## Task requirements
Once the images are set aside, output the listing exactly as it stands.

## Data section

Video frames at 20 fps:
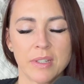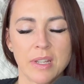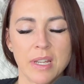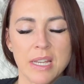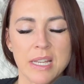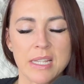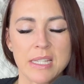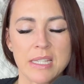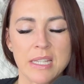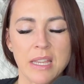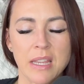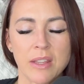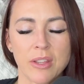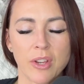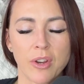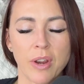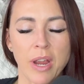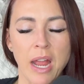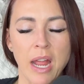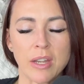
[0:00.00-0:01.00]
Seeing the
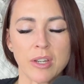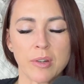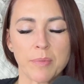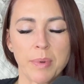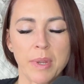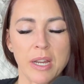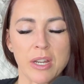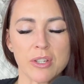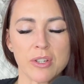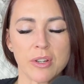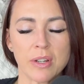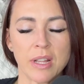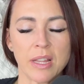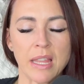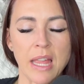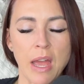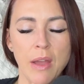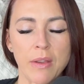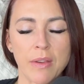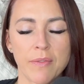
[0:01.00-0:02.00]
grander picture and
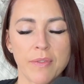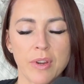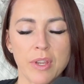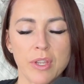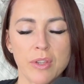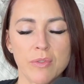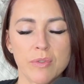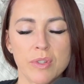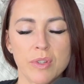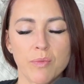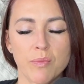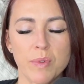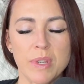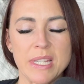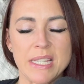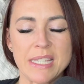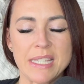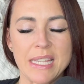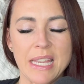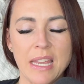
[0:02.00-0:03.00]
allowing for you to
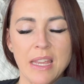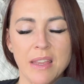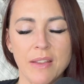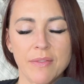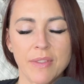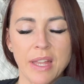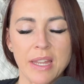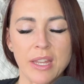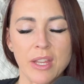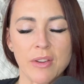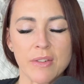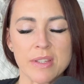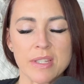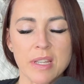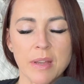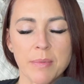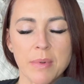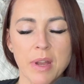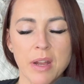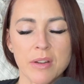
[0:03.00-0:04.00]
receive, letting your
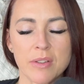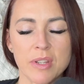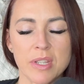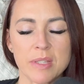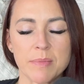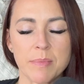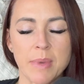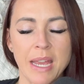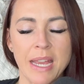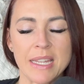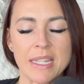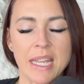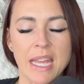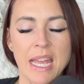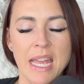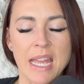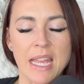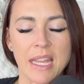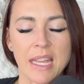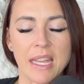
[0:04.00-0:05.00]
subconscious
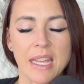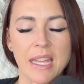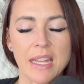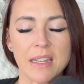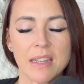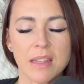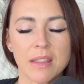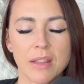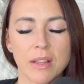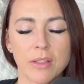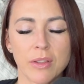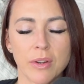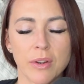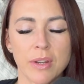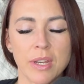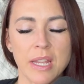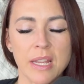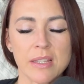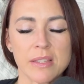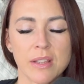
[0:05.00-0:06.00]
mind get the
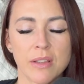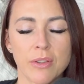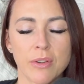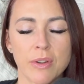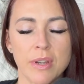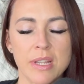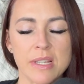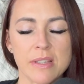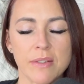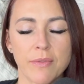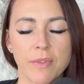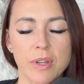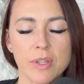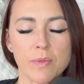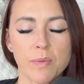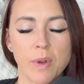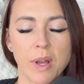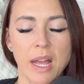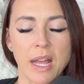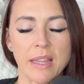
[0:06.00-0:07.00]
learnings of which
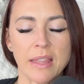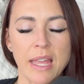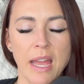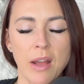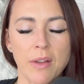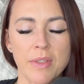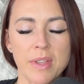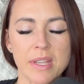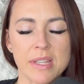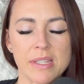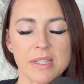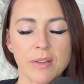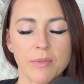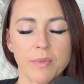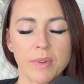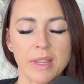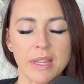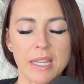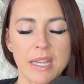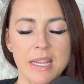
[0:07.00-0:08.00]
will allow this to
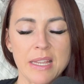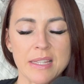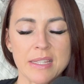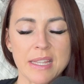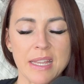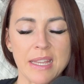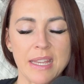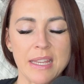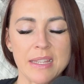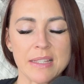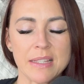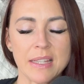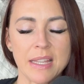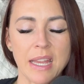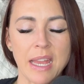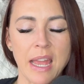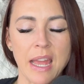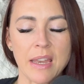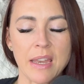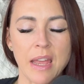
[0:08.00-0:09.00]
release
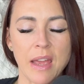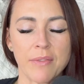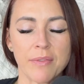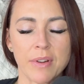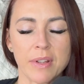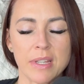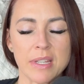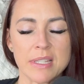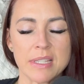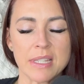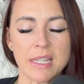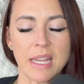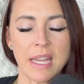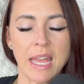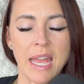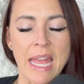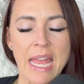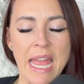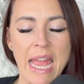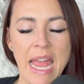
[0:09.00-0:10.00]
easily and
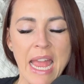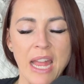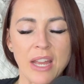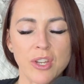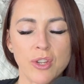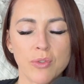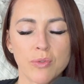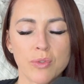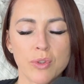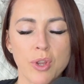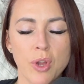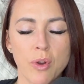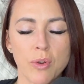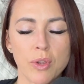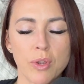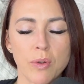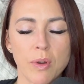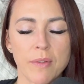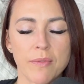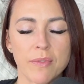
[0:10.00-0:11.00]
effortlessly. And you'll know
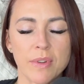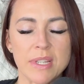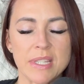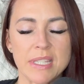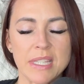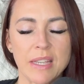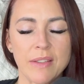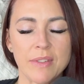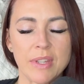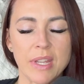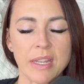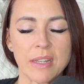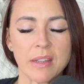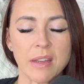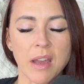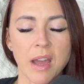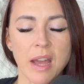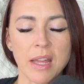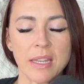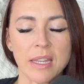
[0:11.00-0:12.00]
you have received it and
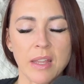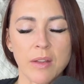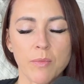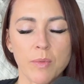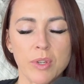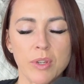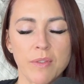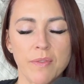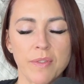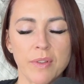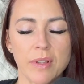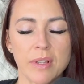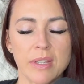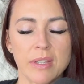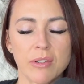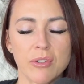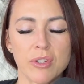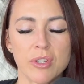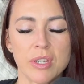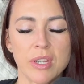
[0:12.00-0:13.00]
gotten it when you feel a
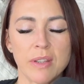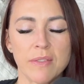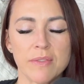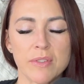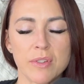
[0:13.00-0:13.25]
little shift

## Solution to this problem
Video frames at 20 fps:
[0:00.00-0:01.00]
Seeing the
[0:01.00-0:02.00]
grander picture and
[0:02.00-0:03.00]
allowing for you to
[0:03.00-0:04.00]
receive, letting your
[0:04.00-0:05.00]
subconscious
[0:05.00-0:06.00]
mind get the
[0:06.00-0:07.00]
learnings of which
[0:07.00-0:08.00]
will allow this to
[0:08.00-0:09.00]
release
[0:09.00-0:10.00]
easily and
[0:10.00-0:11.00]
effortlessly. And you'll know
[0:11.00-0:12.00]
you have received it and
[0:12.00-0:13.00]
gotten it when you feel a
[0:13.00-0:13.25]
little shift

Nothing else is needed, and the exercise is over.